**DESCRIPTION OF THE TASK**
Please copy out the entries exactly, skipping any pictures.

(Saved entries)

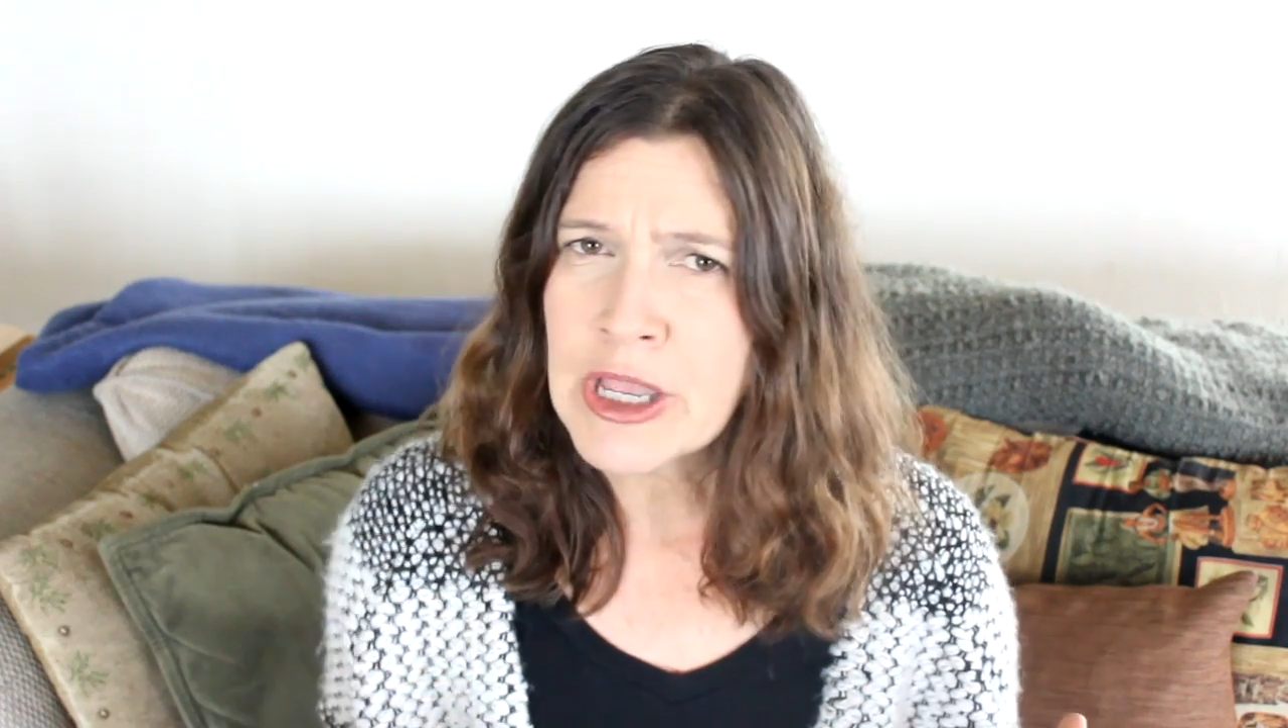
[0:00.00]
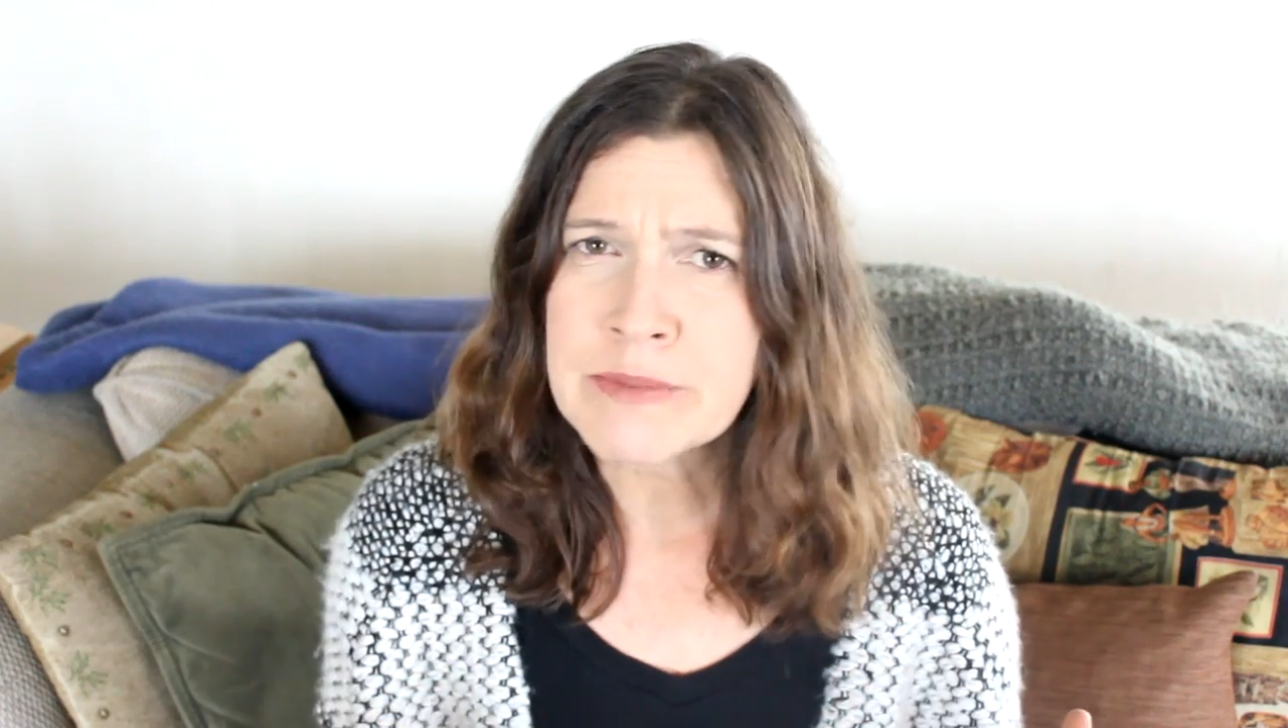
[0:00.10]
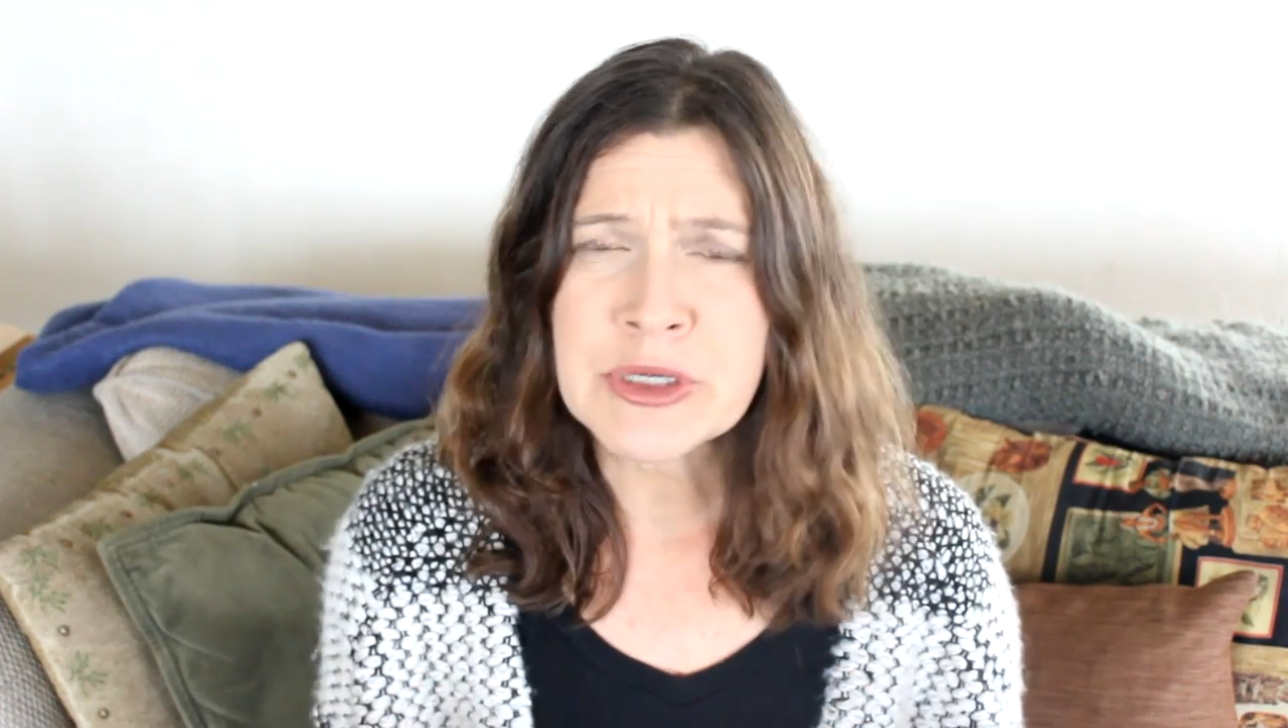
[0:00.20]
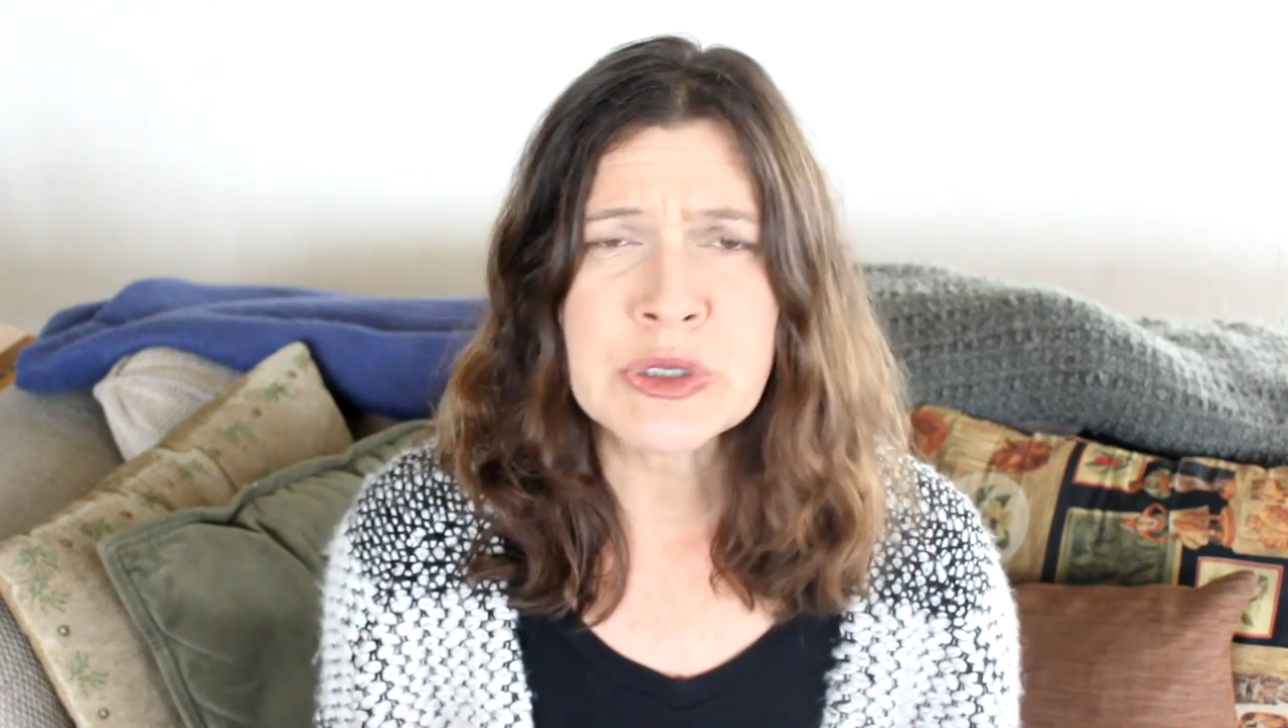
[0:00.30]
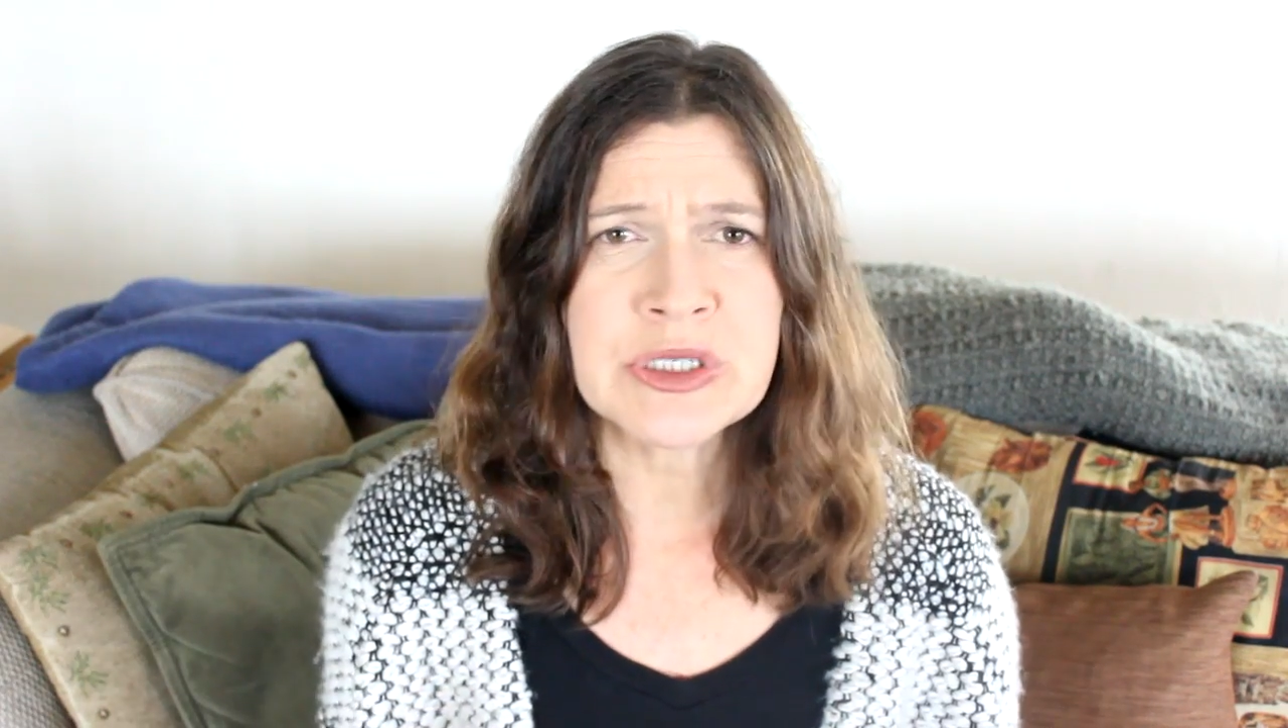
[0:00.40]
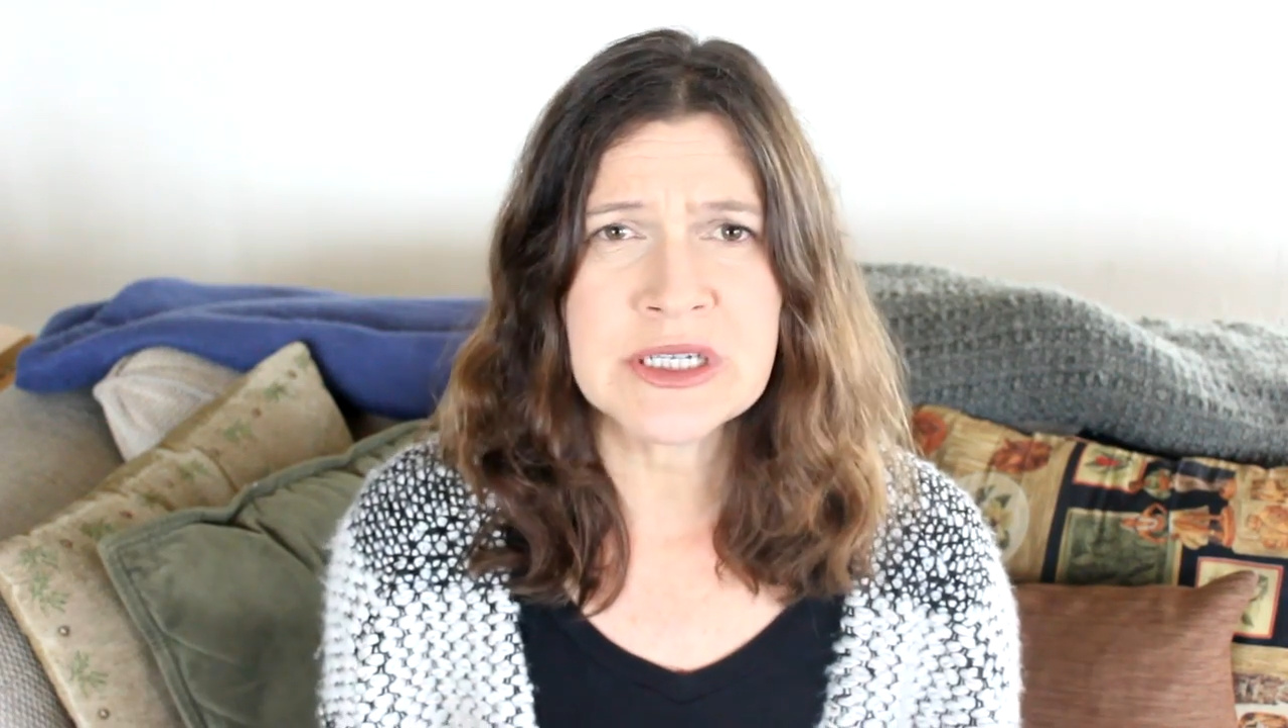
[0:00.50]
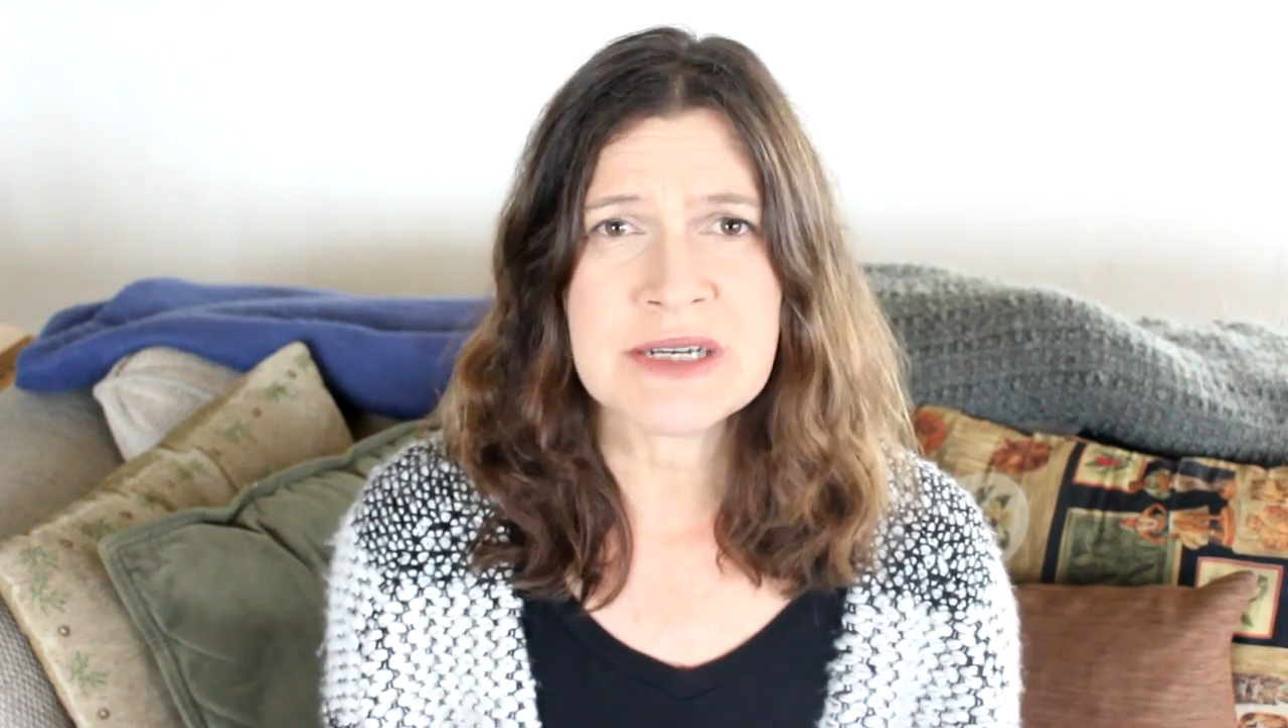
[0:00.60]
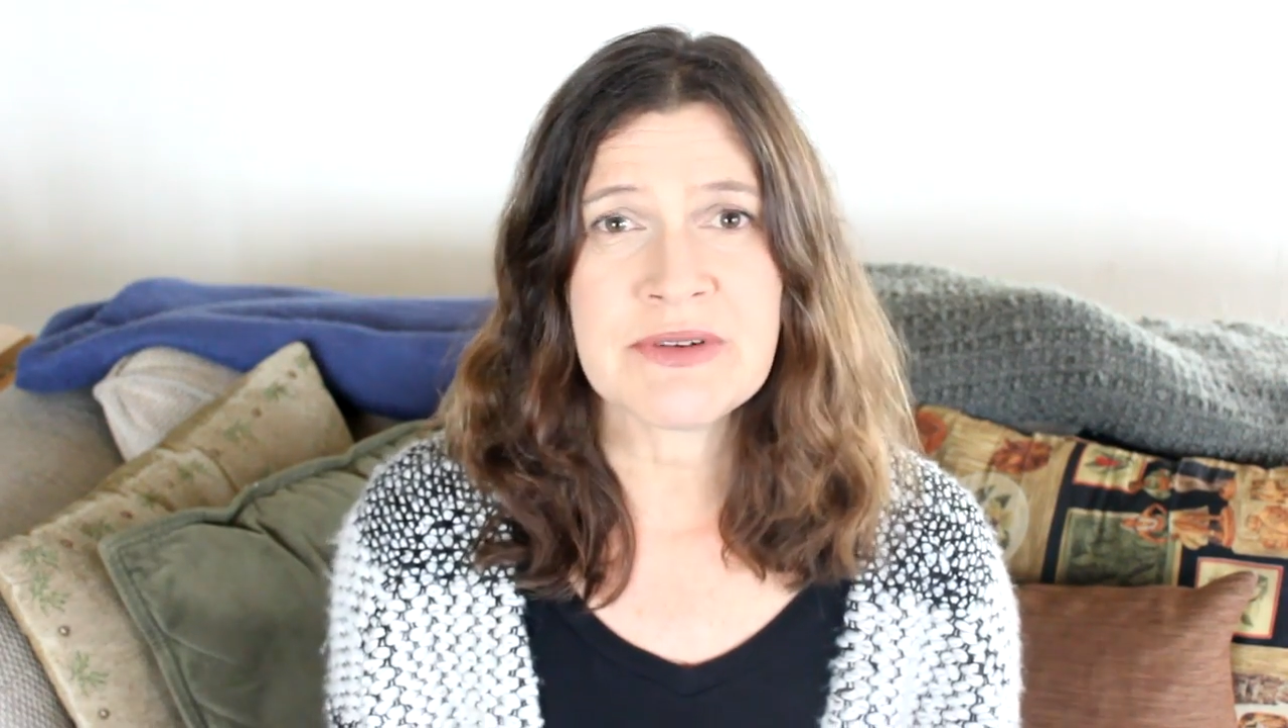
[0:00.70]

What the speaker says: abusive,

**TASK OUTPUT**
[0:00.00]
[0:00.10]
[0:00.20]
[0:00.30]
[0:00.40]
[0:00.50]
[0:00.60]
[0:00.70]

What the speaker says: abusive,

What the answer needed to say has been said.